====== Record extracts

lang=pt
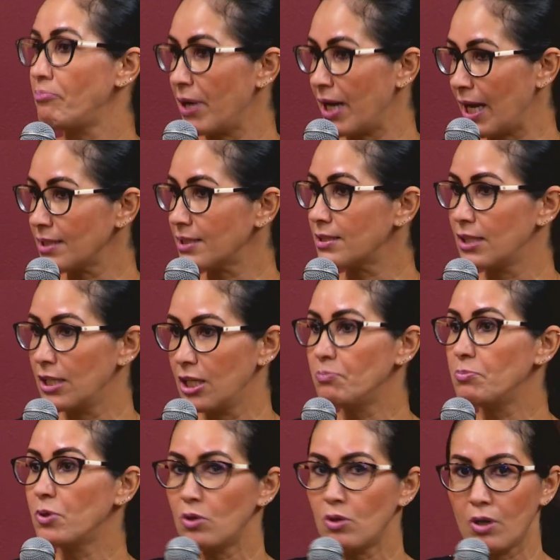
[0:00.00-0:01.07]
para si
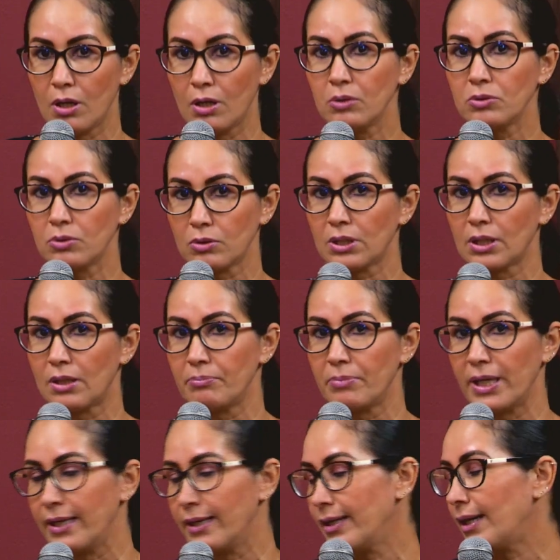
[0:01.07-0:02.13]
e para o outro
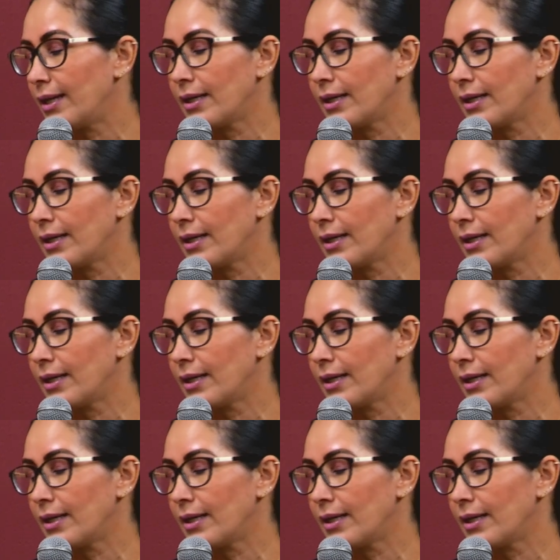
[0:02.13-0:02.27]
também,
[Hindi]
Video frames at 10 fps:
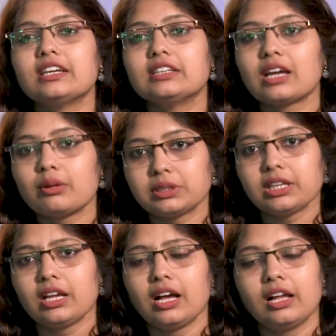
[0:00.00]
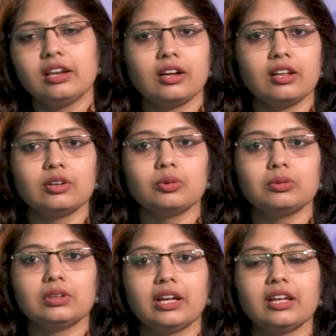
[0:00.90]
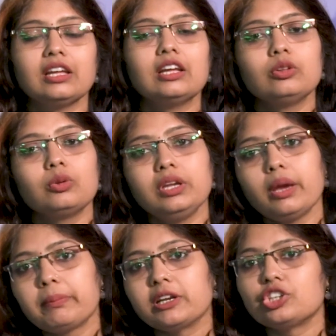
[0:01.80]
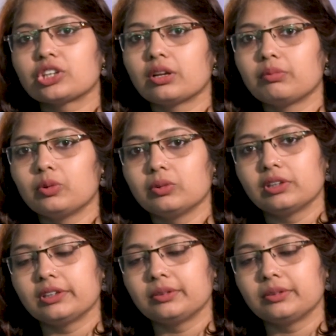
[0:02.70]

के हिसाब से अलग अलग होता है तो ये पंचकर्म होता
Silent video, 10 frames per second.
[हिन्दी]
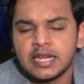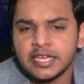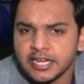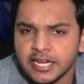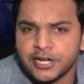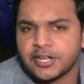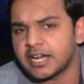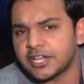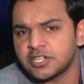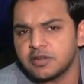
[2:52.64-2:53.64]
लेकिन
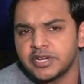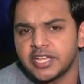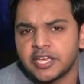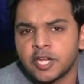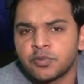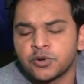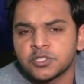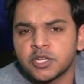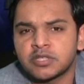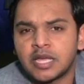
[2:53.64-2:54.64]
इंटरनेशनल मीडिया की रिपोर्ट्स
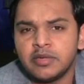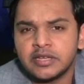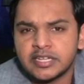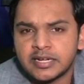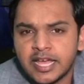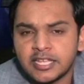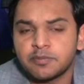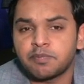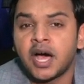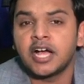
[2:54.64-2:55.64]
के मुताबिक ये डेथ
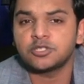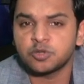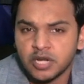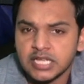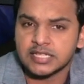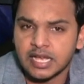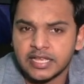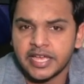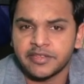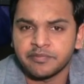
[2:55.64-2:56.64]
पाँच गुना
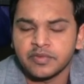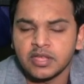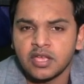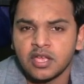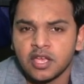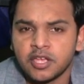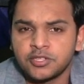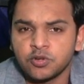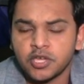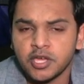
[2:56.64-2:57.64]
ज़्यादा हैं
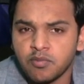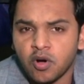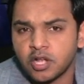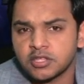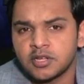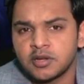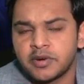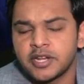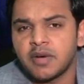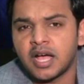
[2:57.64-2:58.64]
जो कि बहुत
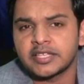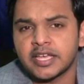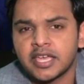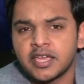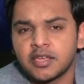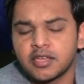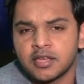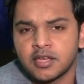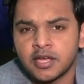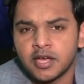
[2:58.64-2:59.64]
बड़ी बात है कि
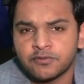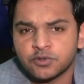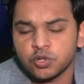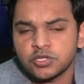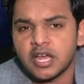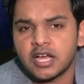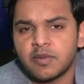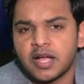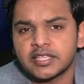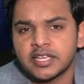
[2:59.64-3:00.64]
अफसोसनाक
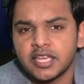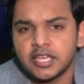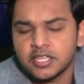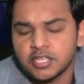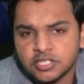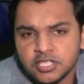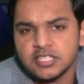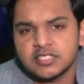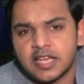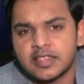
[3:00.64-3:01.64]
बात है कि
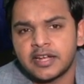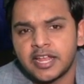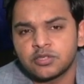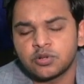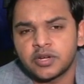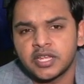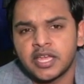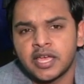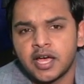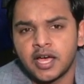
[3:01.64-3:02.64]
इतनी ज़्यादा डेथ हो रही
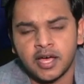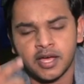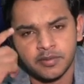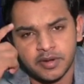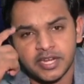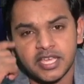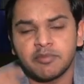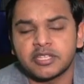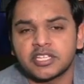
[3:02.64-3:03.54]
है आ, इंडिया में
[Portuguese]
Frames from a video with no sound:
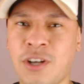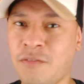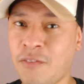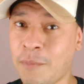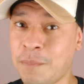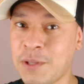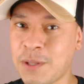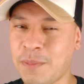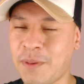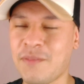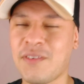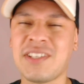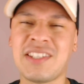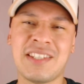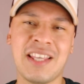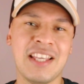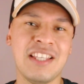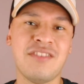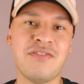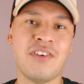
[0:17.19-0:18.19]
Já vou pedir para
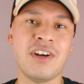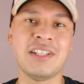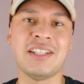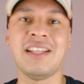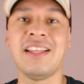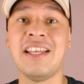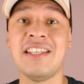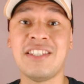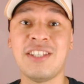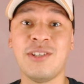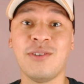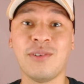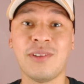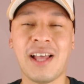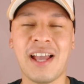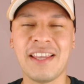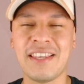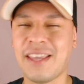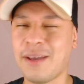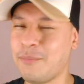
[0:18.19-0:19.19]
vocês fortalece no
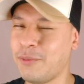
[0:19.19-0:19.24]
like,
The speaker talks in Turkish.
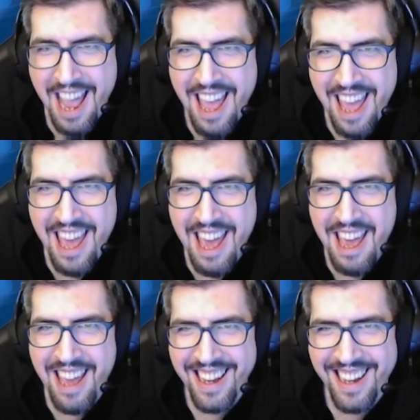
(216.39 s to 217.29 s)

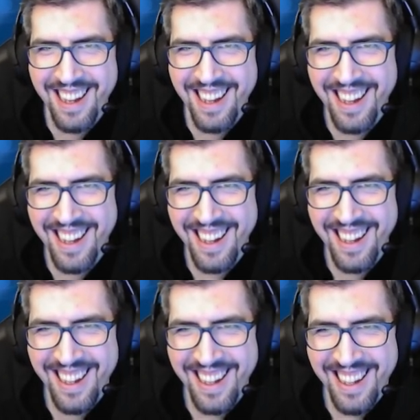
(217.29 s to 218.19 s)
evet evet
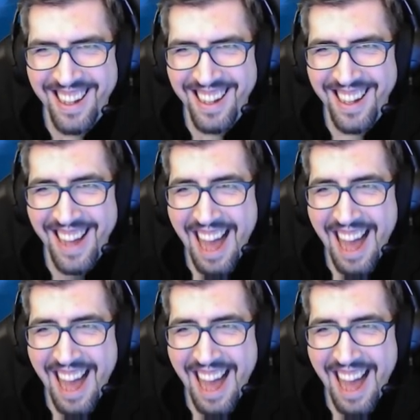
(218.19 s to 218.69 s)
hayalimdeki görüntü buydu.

============

Task details —
Before handing back the copy, remove the pictures; otherwise print the data exactly.

Response to this task —
lang=pt
[0:00.00-0:01.07]
para si
[0:01.07-0:02.13]
e para o outro
[0:02.13-0:02.27]
também,
[Hindi]
Video frames at 10 fps:
[0:00.00]
[0:00.90]
[0:01.80]
[0:02.70]

के हिसाब से अलग अलग होता है तो ये पंचकर्म होता
Silent video, 10 frames per second.
[हिन्दी]
[2:52.64-2:53.64]
लेकिन
[2:53.64-2:54.64]
इंटरनेशनल मीडिया की रिपोर्ट्स
[2:54.64-2:55.64]
के मुताबिक ये डेथ
[2:55.64-2:56.64]
पाँच गुना
[2:56.64-2:57.64]
ज़्यादा हैं
[2:57.64-2:58.64]
जो कि बहुत
[2:58.64-2:59.64]
बड़ी बात है कि
[2:59.64-3:00.64]
अफसोसनाक
[3:00.64-3:01.64]
बात है कि
[3:01.64-3:02.64]
इतनी ज़्यादा डेथ हो रही
[3:02.64-3:03.54]
है आ, इंडिया में
[Portuguese]
Frames from a video with no sound:
[0:17.19-0:18.19]
Já vou pedir para
[0:18.19-0:19.19]
vocês fortalece no
[0:19.19-0:19.24]
like,
The speaker talks in Turkish.
(216.39 s to 217.29 s)

(217.29 s to 218.19 s)
evet evet
(218.19 s to 218.69 s)
hayalimdeki görüntü buydu.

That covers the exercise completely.